[ACTION ITEM]
All lines from the one containing "[0:00.00-0:01.00]" through the last line of the listing should be given again exactly, with no pictures.

[DATASET RECORDS]

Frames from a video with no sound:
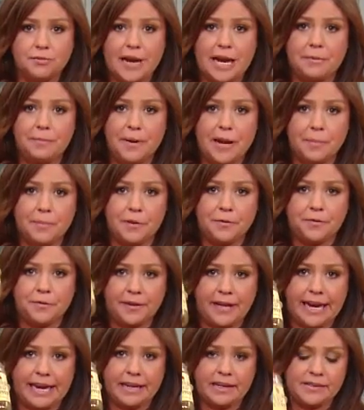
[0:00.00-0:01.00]
red pepper
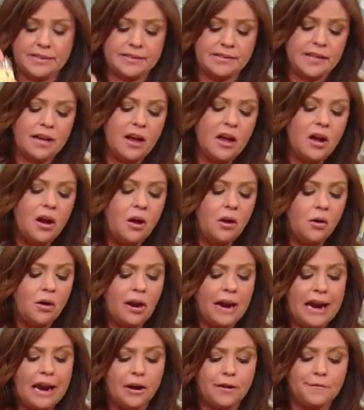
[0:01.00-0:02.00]
flakes,
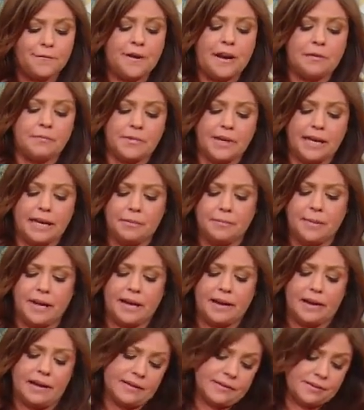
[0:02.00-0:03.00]
or our family,
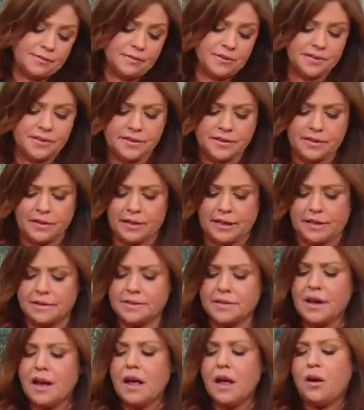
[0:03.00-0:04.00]
because we're
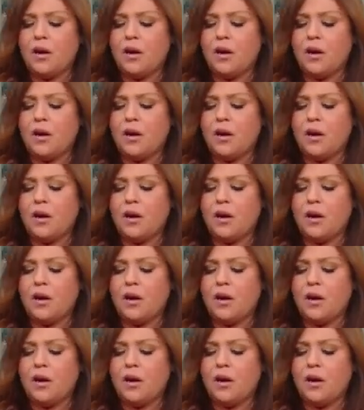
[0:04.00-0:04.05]
Sicilians,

[SOLVED PROBLEM]
[0:00.00-0:01.00]
red pepper
[0:01.00-0:02.00]
flakes,
[0:02.00-0:03.00]
or our family,
[0:03.00-0:04.00]
because we're
[0:04.00-0:04.05]
Sicilians,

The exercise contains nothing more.